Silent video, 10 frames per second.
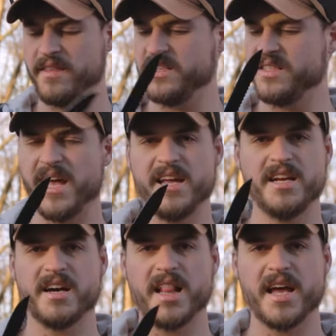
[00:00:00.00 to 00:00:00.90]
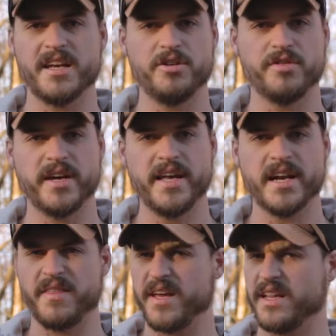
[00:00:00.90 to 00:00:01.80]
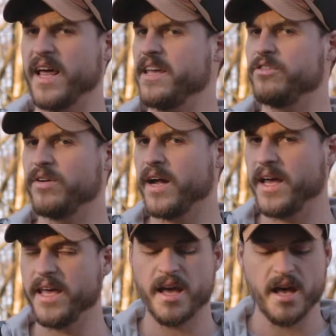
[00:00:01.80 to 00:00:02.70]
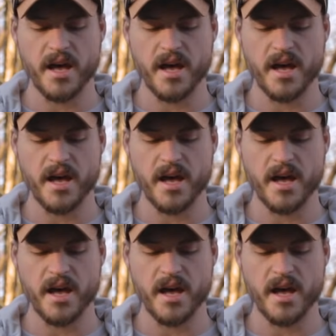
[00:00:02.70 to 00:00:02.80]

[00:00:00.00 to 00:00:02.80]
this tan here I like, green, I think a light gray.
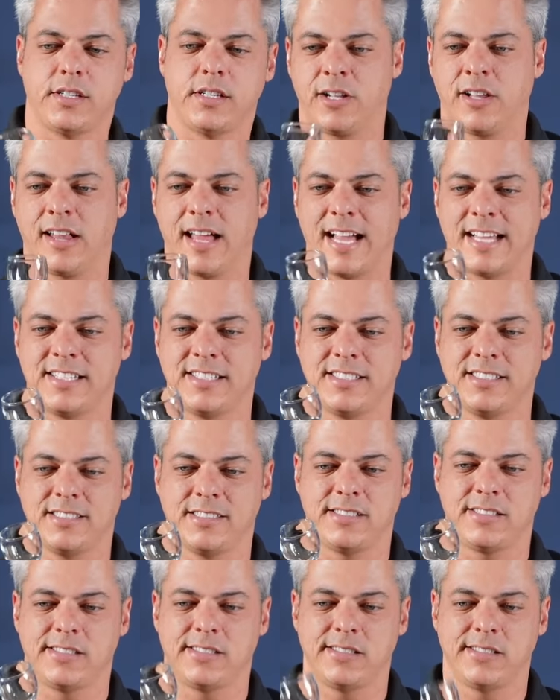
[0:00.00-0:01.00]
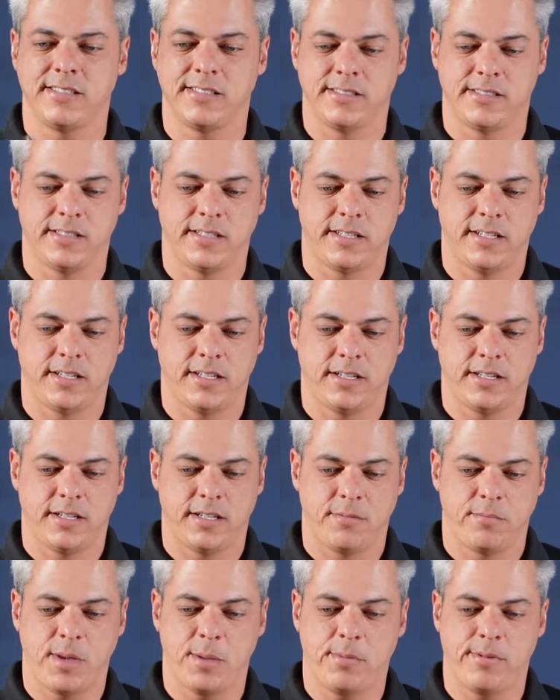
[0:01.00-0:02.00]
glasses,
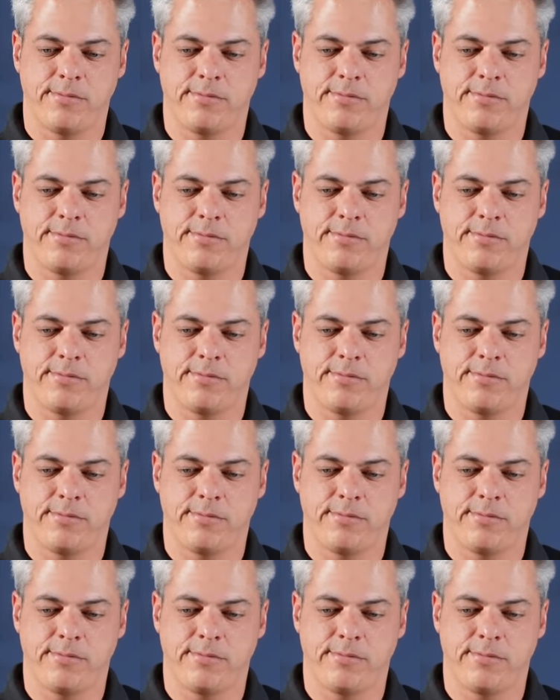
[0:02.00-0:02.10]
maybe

···

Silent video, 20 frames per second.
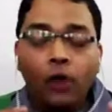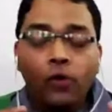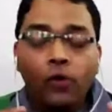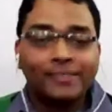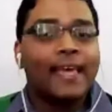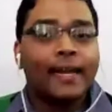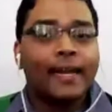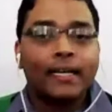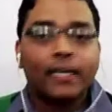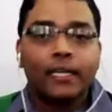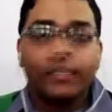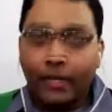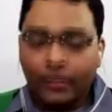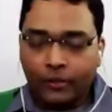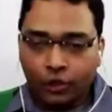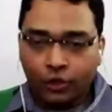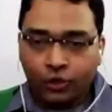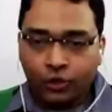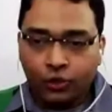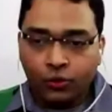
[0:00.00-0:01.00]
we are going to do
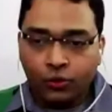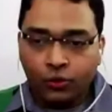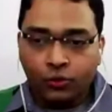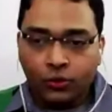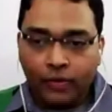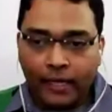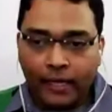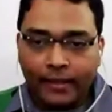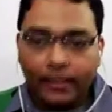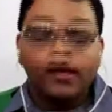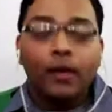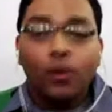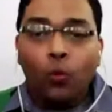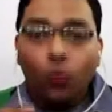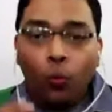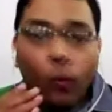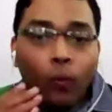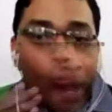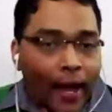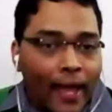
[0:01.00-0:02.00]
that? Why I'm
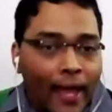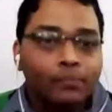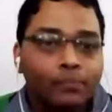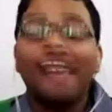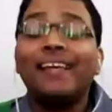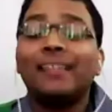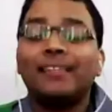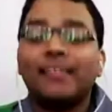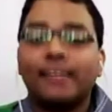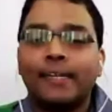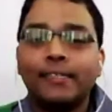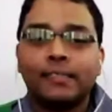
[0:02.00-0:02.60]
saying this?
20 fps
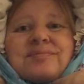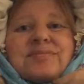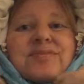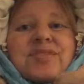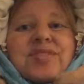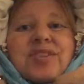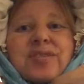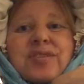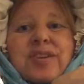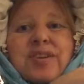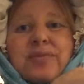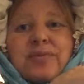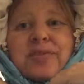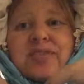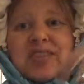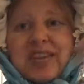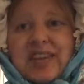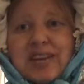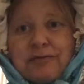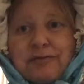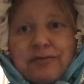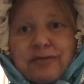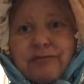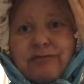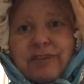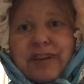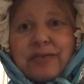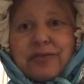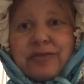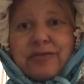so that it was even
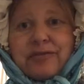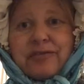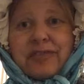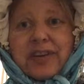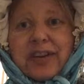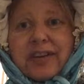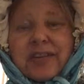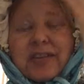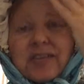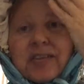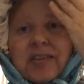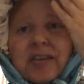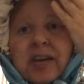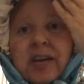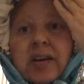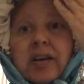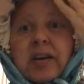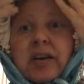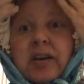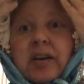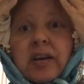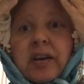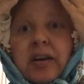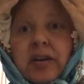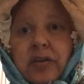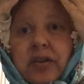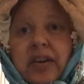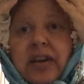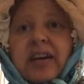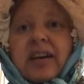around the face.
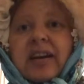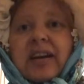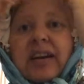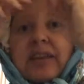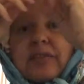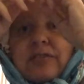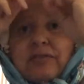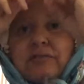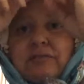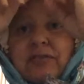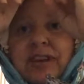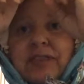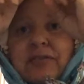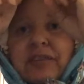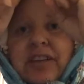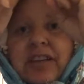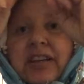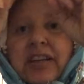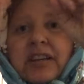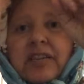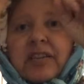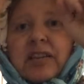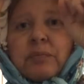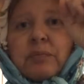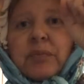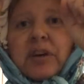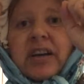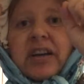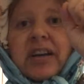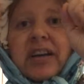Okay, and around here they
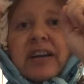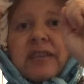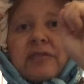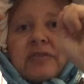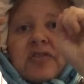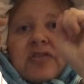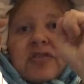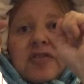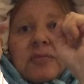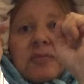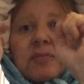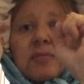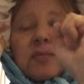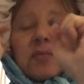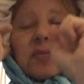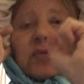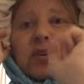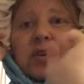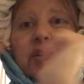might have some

···

## Work item
The answer must be a single number: the count of lines in the listing that hold the string "frames".

## Solution to the exercise
2